§ **Material to process**
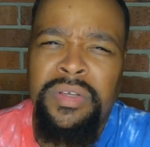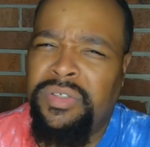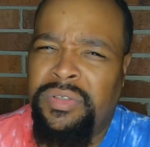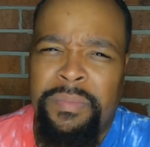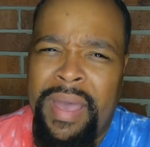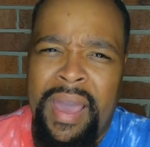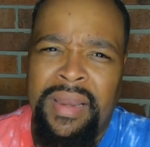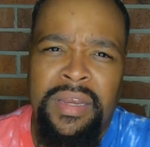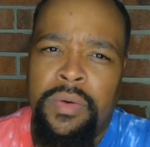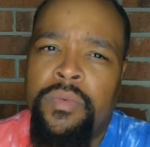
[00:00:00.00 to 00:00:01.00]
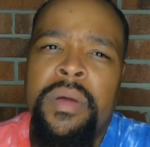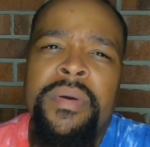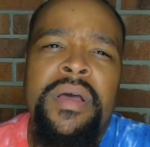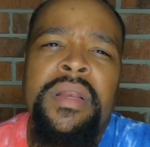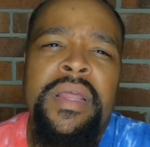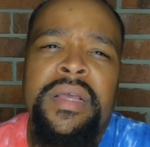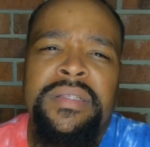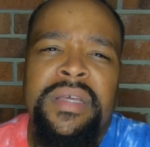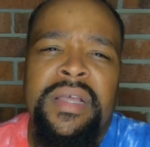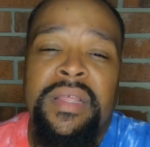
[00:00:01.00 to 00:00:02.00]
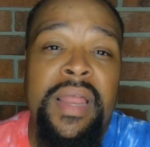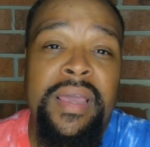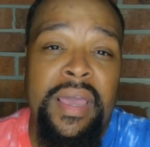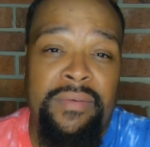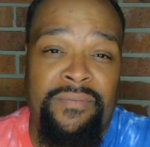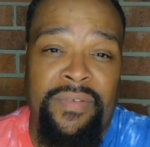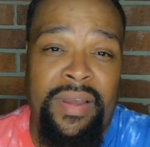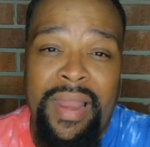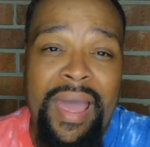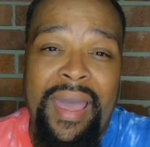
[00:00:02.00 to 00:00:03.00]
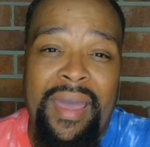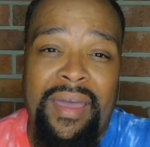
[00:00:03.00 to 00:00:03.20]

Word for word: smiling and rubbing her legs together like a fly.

§ **Problem statement**
From the line with "[00:00:01.00 to 00:00:02.00]" to the last line above, restate each line word for word, but skip the pictures.

§ **Exercise solution**
[00:00:01.00 to 00:00:02.00]
[00:00:02.00 to 00:00:03.00]
[00:00:03.00 to 00:00:03.20]

Word for word: smiling and rubbing her legs together like a fly.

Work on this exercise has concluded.